Pak Mendag, e-Commerce Bingung Aturan Ini Nih!

Jakarta, CNBC Indonesia - Peraturan perdagangan digital sebenarnya sudah diatur dalam PP 80 Tahun 2019. Namun di dalamnya belum mengatur soal proporsi produk lokal di e-commerce.
"Persentasenya tidak diatur di dalam aturannya. Tetapi di dalam aturan PP 80 bahwa PMSE (Perdagangan Melalui Sistem Elektronik) harus mempromosikan produk dalam negeri," kata Ketua Umum Asosiasi E-commerce Indonesia (iDEA), Bima Laga, dalam program Profit CNBC Indonesia, Senin (8/3/2021).
Dia juga mengatakan sangat terbuka jika pemerintah menginginkan ada aturan soal persentase produk lokal maupun predatory pricing. Termasuk melalukan revisi atau aturan turunannya nanti.

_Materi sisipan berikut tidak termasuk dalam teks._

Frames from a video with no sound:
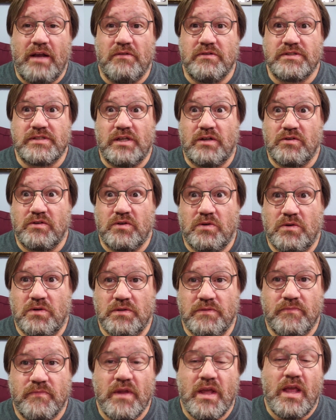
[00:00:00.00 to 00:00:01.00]
was all
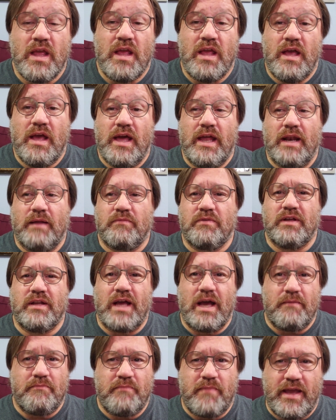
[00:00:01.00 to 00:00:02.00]
cold. And
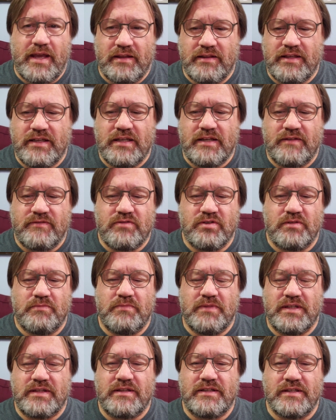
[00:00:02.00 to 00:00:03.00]
I'm manly enough to
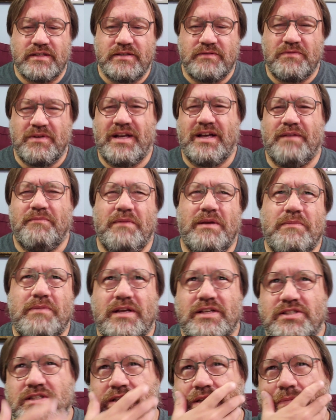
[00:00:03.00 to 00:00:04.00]
admit well, maybe
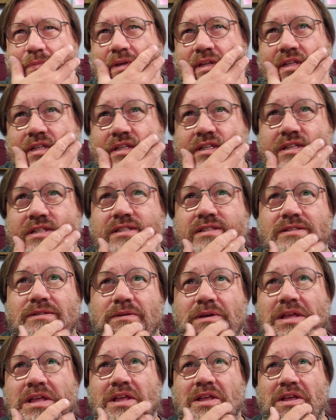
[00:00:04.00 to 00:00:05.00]
I shouldn't admit this,
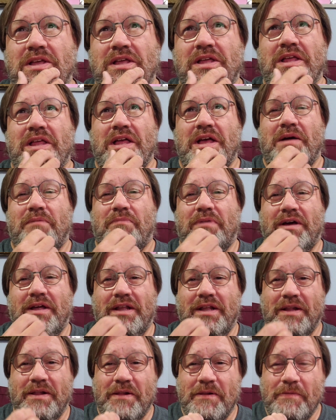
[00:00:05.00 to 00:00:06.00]

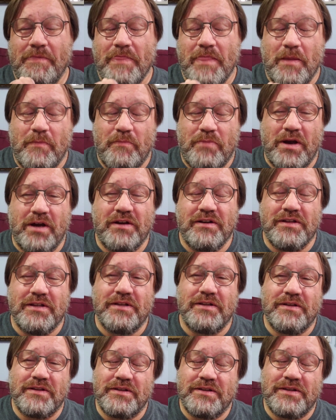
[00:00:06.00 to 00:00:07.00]
but part of
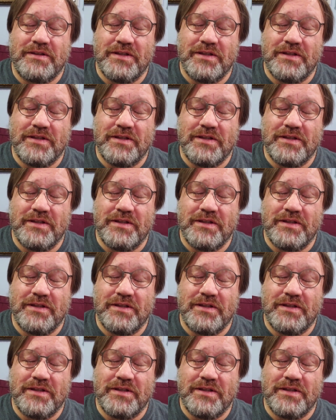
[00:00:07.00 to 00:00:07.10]
the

Bima juga mengaku telah mendapatkan undangan dari pemerintah membicarakan persoalan predatory pricing di tanah air. Kemungkinan pertemuan akan dilakukan dalam waktu dekat.
"Mengenai bentuk seperti apa karena itu baru saja dibahas di rapat Kementerian Perdagangan kemarin, saya rasa di minggu ini atau di bulan ini, kita akan mencoba melakukan pertemuan dengan Kementerian Perdagangan fokus membahas ini," ungkapnya.
Beberapa hari lalu, Presiden Joko Widodo sempat menyuarakan soal persaingan tidak sehat dan merugikan UMKM. Salah satunya mengenai predatory pricing.
Predatory pricing adalah strategi penjual mematok harga jual sangat rendah. Tujuan praktik ini adalah menghilangkan para pesaing dari pasar.
"Predatory pricing hati hati dengan ini bisa membunuh yang kecil-kecil, menganut keterbukaan ekonomi nggak ada yang kita tutupi, tapi saya tegaskan kita bukan negara yang menyukai proteksionisme, namun kita tidak boleh menjadi korban," tegas Jokowi dalam Peresmian Pembukaan Rapat Kerja Nasional, Himpunan Pengusaha Muda Indonesia, (Jum'at, 05/03/2021).
Menteri Perdagangan, Muhammad Lutfi, menyatakan pihak asing terutama dari China menggunakan teknologi artificial intelligence dalam perdagangan. Mereka menggunakannya untuk mempelajari harga di pasar domestik lalu sistem produksi dan bahan bakunya, sehingga dapat ditiru dan dijual dengan harga lebih murah.
"Mereka menggunakan artificial intelligence, mereka datang ke Tanah Abang mereka pelajari, dan mereka tahu barang-barang yang laku, seperti produk di Tanah Abang yang khusus menjual fashion. Ketika dianggap laku diselidiki dipelajari di China bahwa hijab yang dijual seharga seribu rupiah, sehingga terjadi predatory pricing," ungkap Lutfi.